Pictures in the data should be dropped; transcribe exactly the lines from the one that has "Video frames at 20" through the one that has "Verbatim transcript: Este".
----------
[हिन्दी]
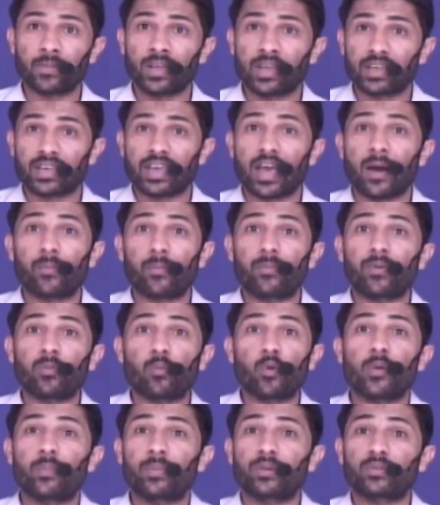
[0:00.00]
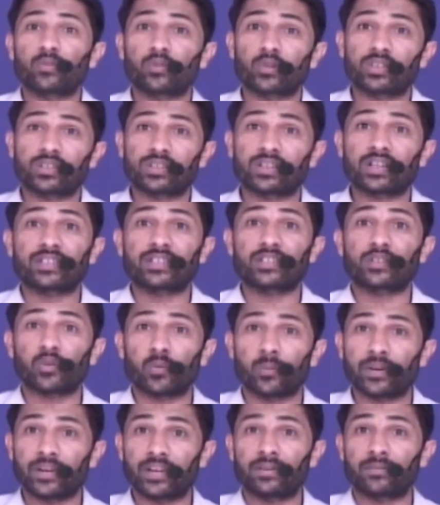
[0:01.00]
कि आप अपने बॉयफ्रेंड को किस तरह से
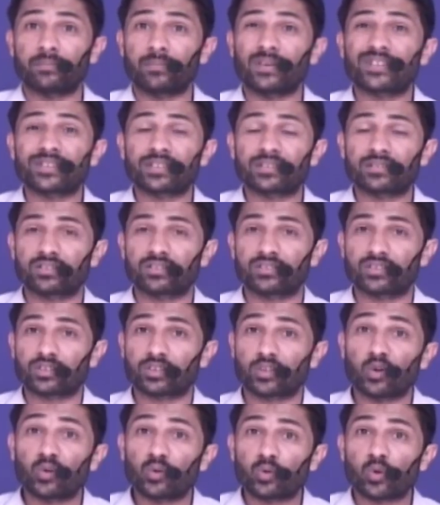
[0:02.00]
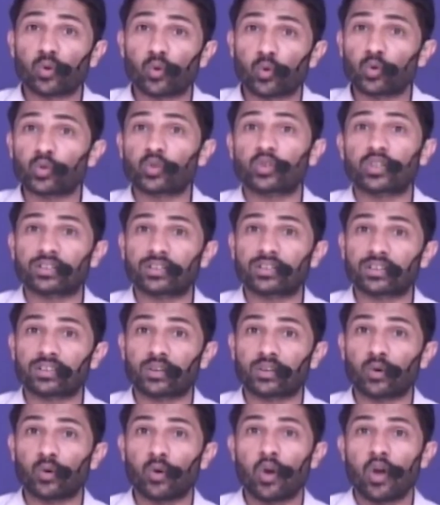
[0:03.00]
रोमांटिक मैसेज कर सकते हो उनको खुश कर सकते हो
----------
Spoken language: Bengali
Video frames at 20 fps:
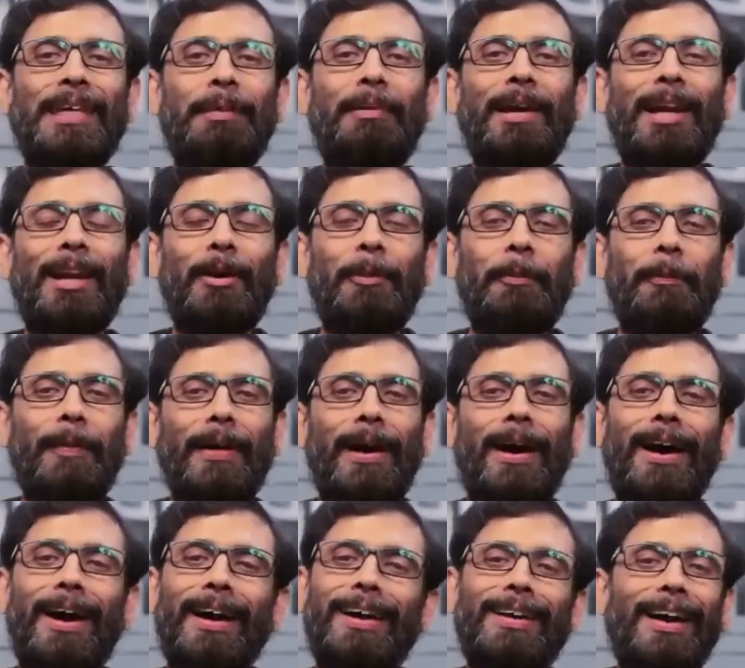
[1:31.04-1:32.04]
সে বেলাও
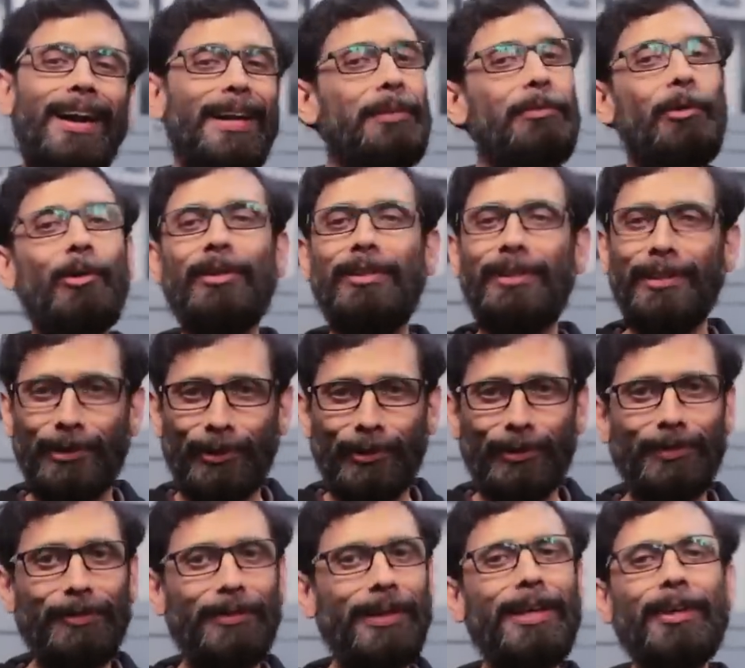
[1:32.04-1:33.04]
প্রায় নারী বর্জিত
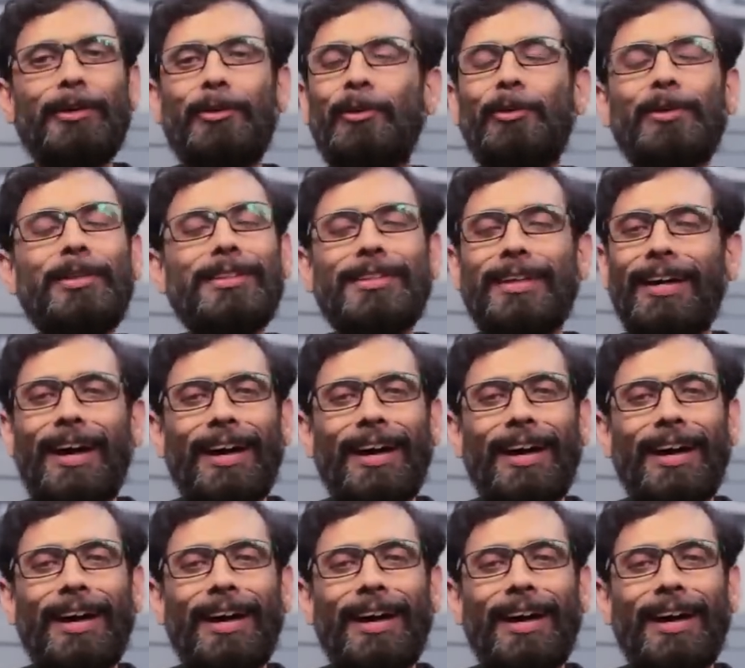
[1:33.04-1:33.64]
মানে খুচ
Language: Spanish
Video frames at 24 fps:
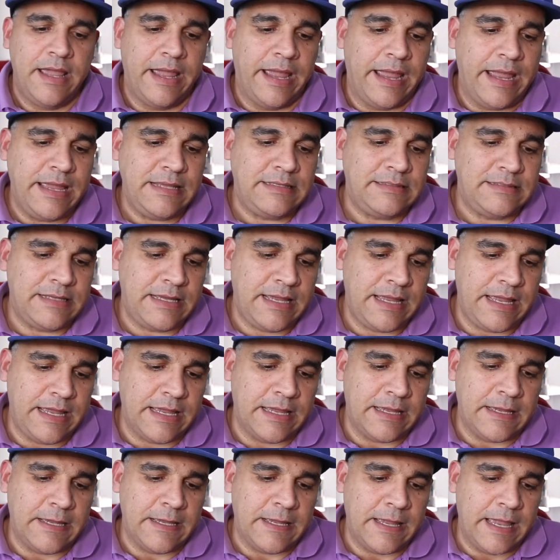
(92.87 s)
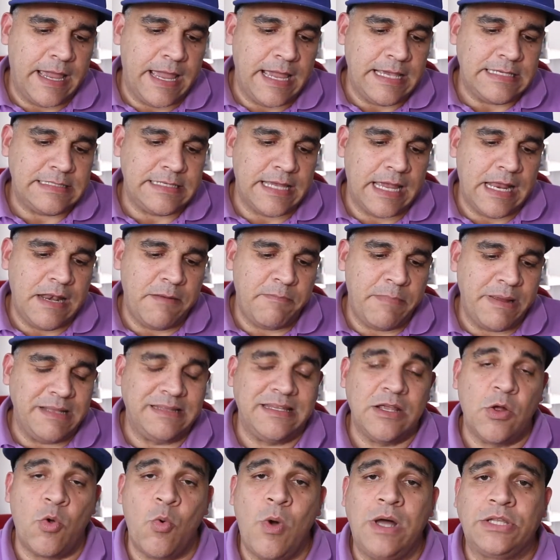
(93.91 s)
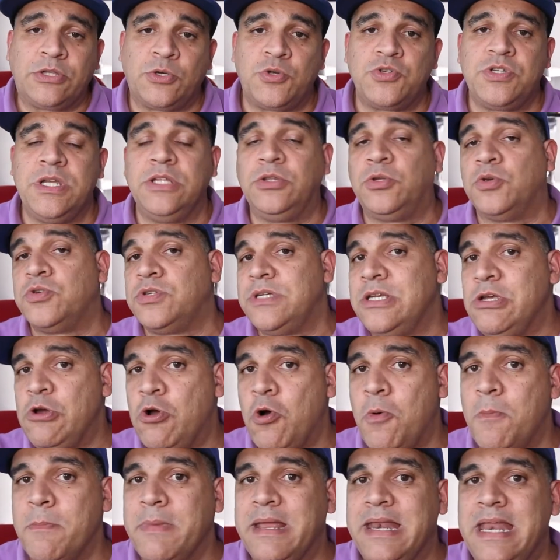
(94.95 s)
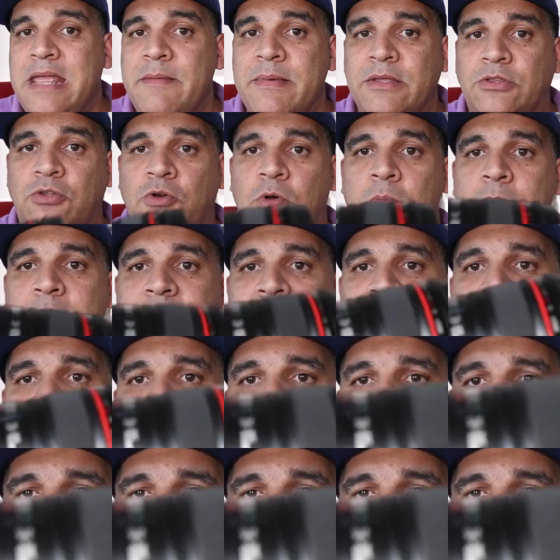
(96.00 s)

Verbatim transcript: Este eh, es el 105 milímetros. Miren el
----------
* _Exercise output_:
Video frames at 20 fps:
[1:31.04-1:32.04]
সে বেলাও
[1:32.04-1:33.04]
প্রায় নারী বর্জিত
[1:33.04-1:33.64]
মানে খুচ
Language: Spanish
Video frames at 24 fps:
(92.87 s)
(93.91 s)
(94.95 s)
(96.00 s)

Verbatim transcript: Este eh, es el 105 milímetros. Miren el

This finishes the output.